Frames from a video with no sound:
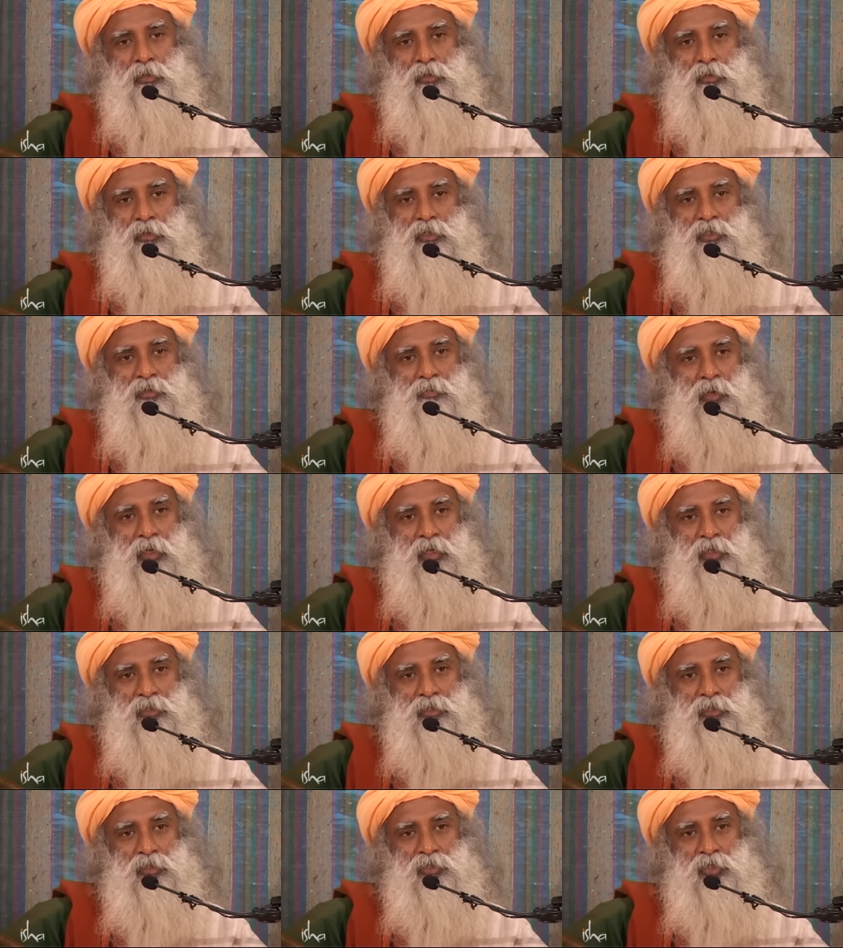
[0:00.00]
This man
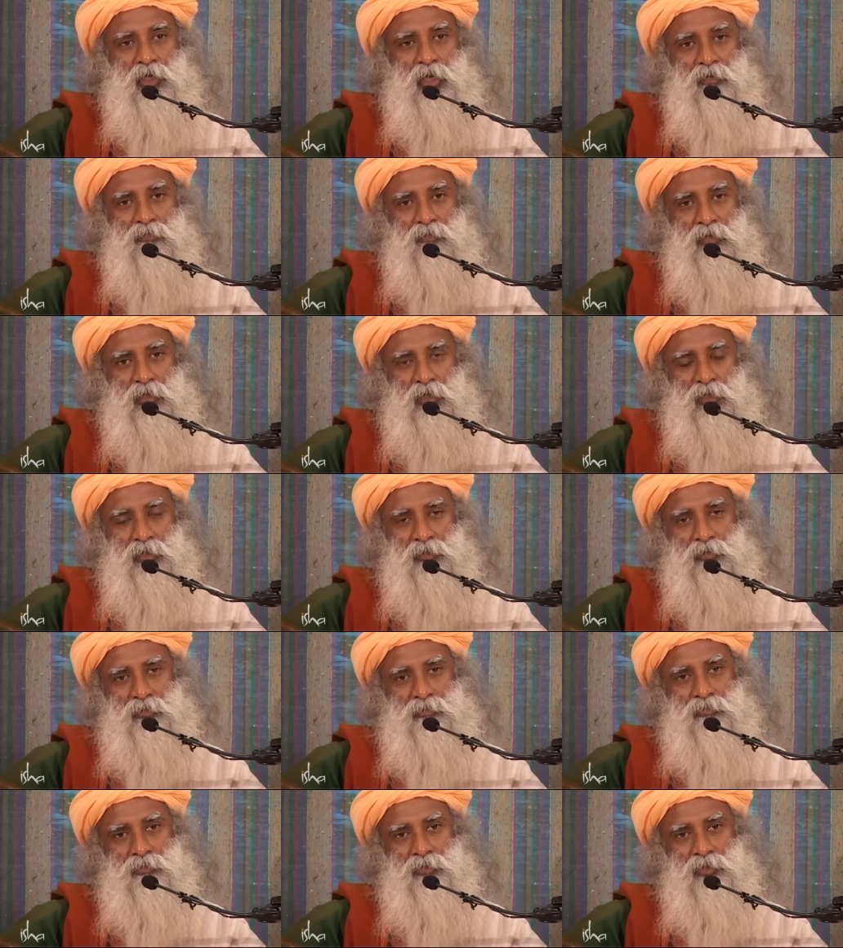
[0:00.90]
is a Charvaka.
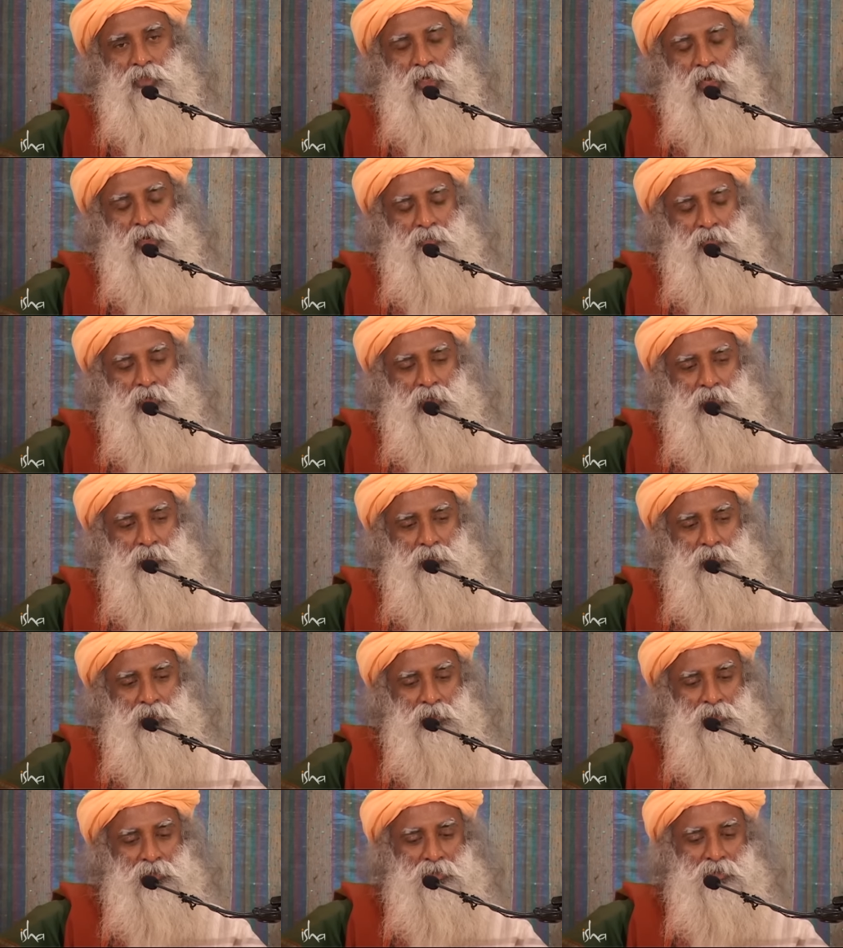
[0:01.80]
Charvaka
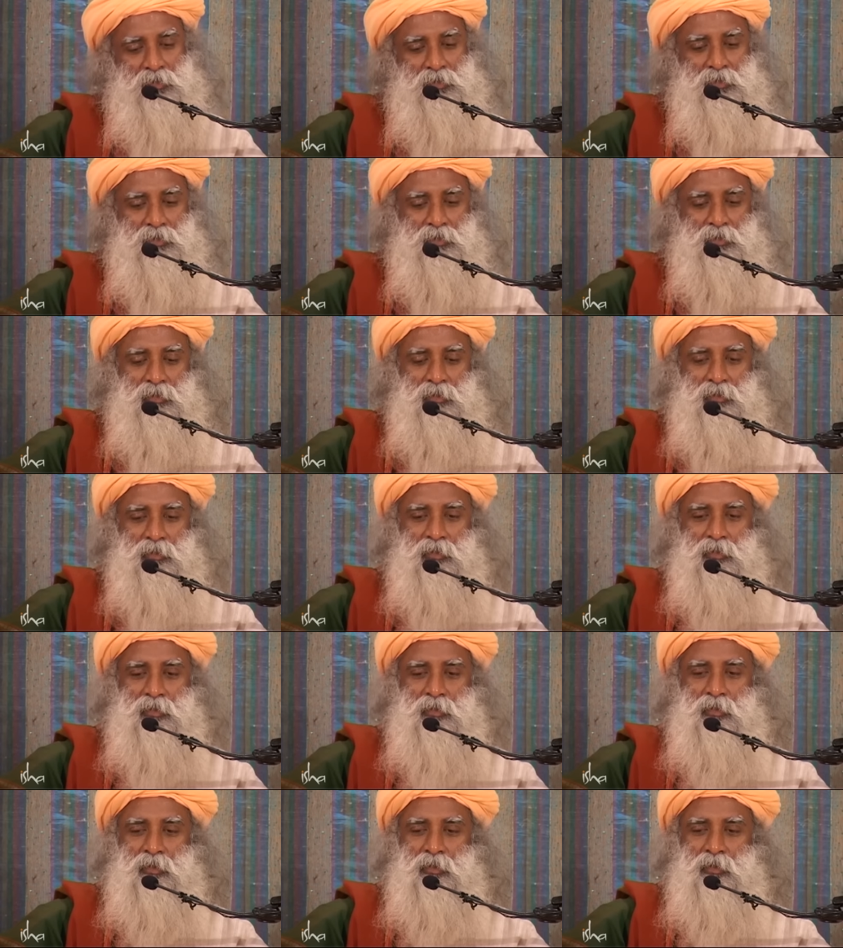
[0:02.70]
means,
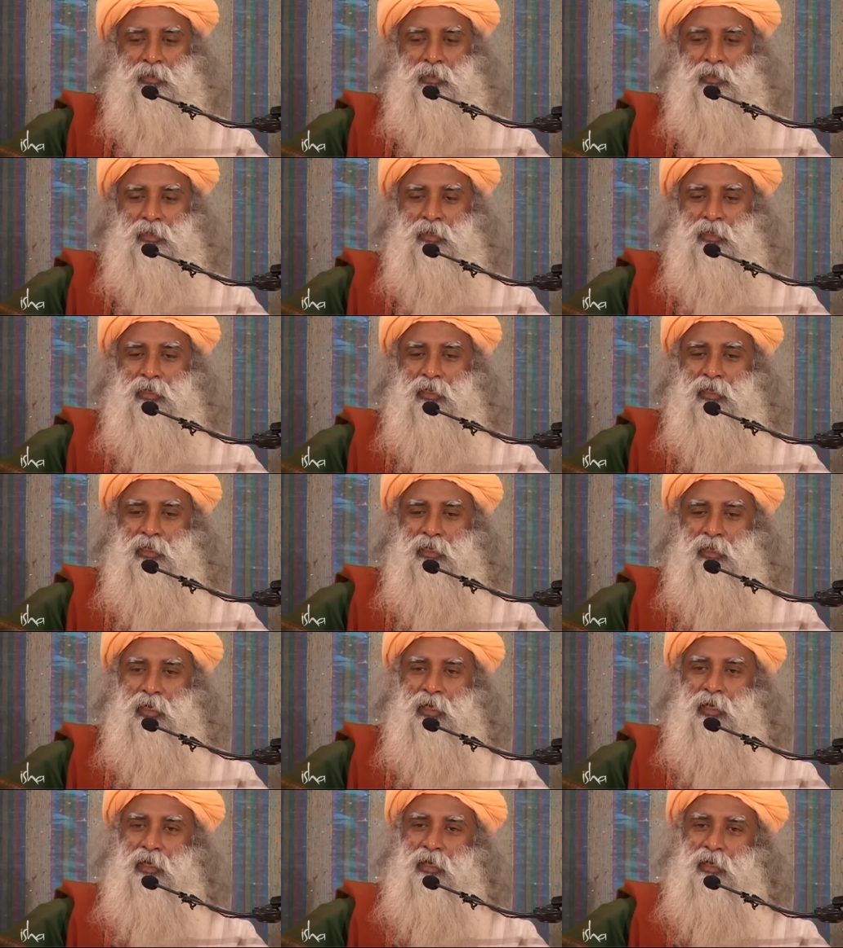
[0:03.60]
in
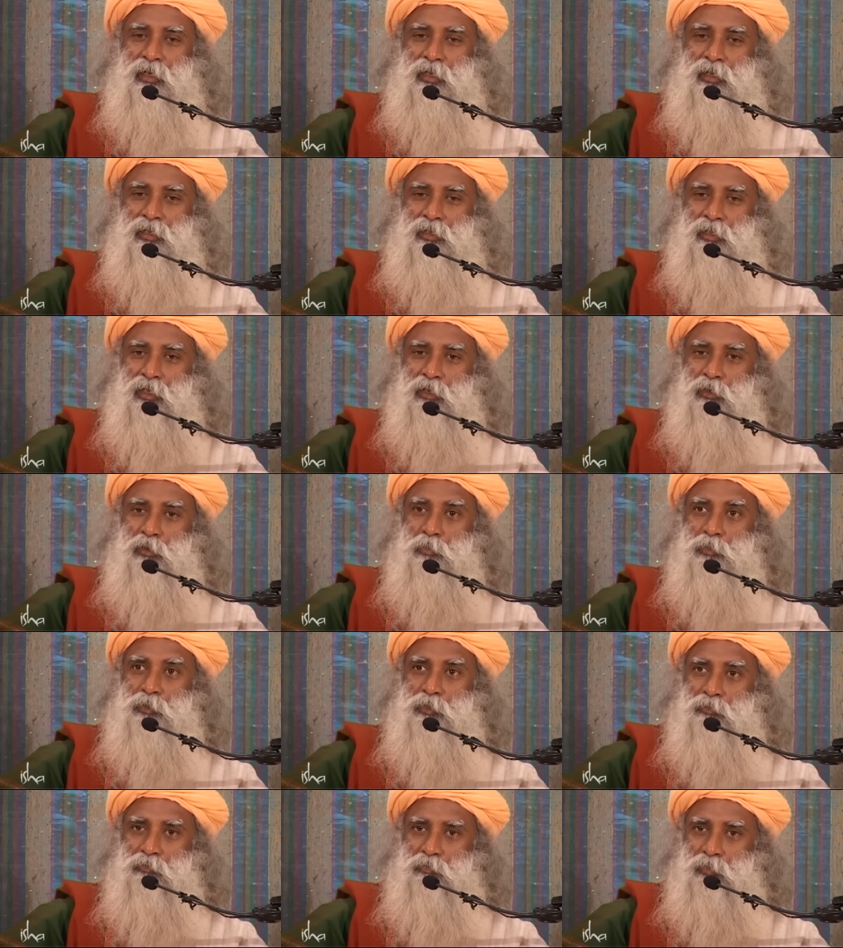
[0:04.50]
India, there are
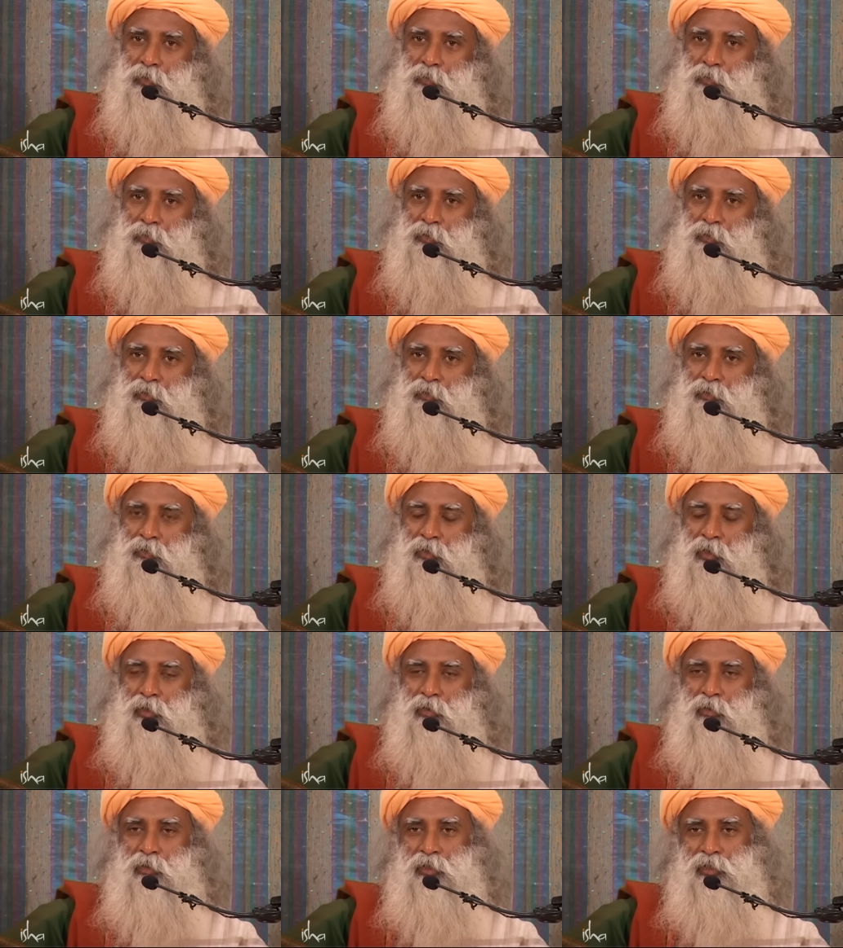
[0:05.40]
groups of people who
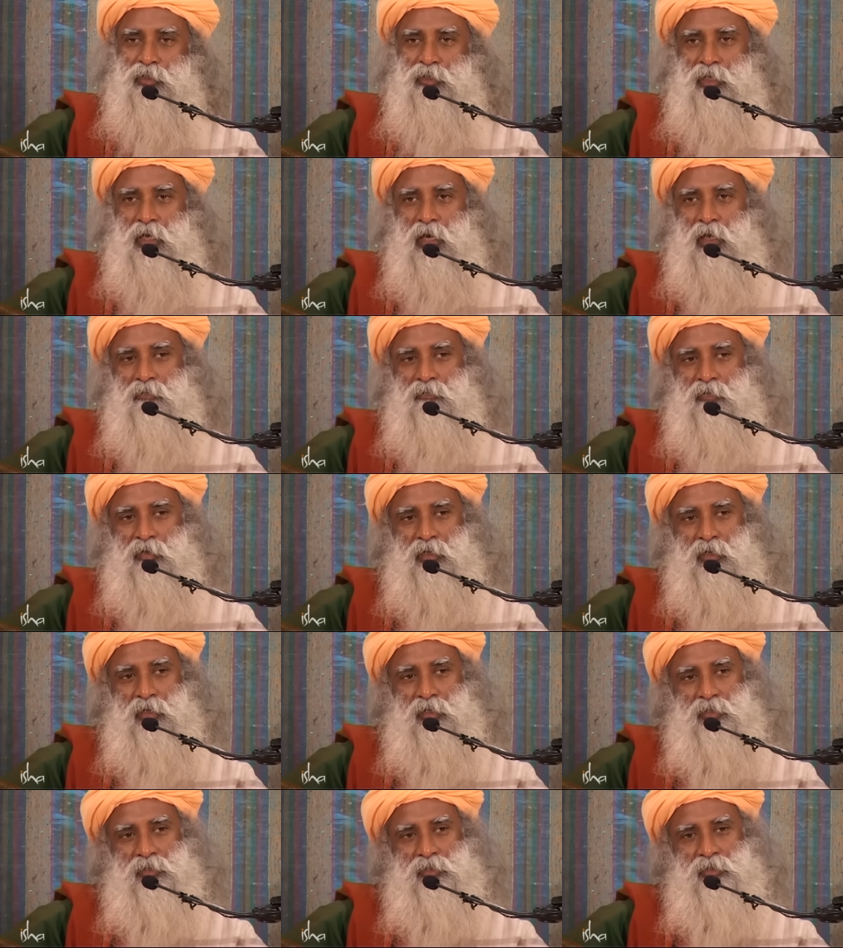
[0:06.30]
are known as
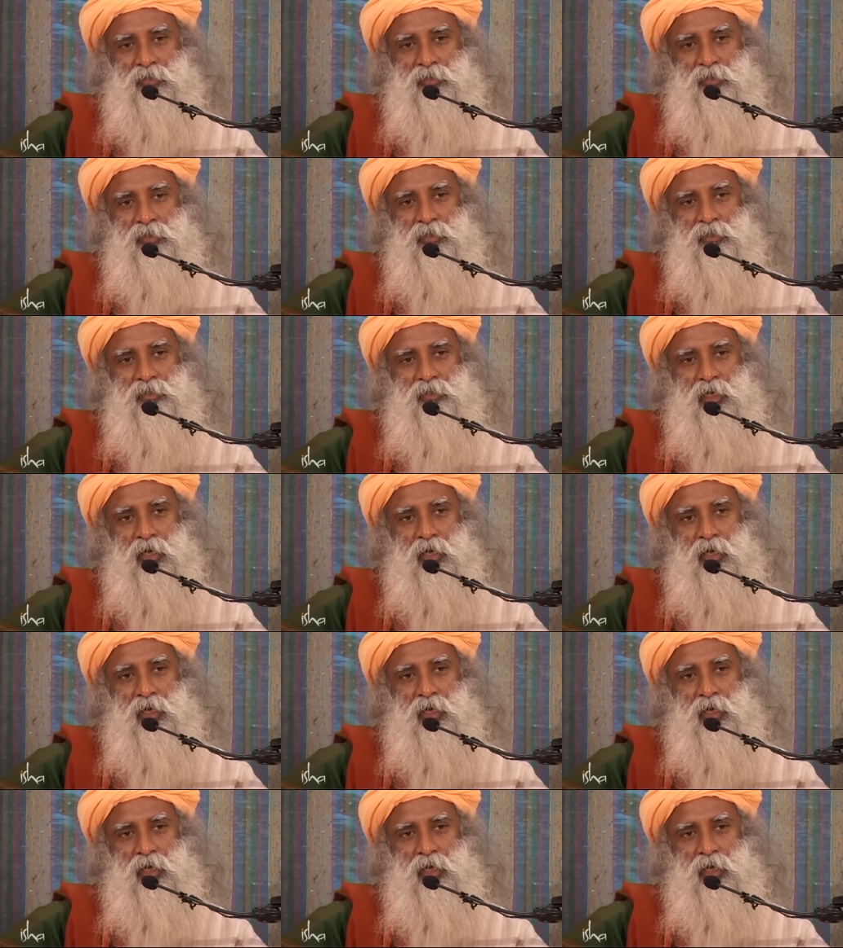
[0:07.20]
Charvakas. These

=== Task statement ===
Without the pictures, please output every record exactly.

=== Completed task ===
Frames from a video with no sound:
[0:00.00]
This man
[0:00.90]
is a Charvaka.
[0:01.80]
Charvaka
[0:02.70]
means,
[0:03.60]
in
[0:04.50]
India, there are
[0:05.40]
groups of people who
[0:06.30]
are known as
[0:07.20]
Charvakas. These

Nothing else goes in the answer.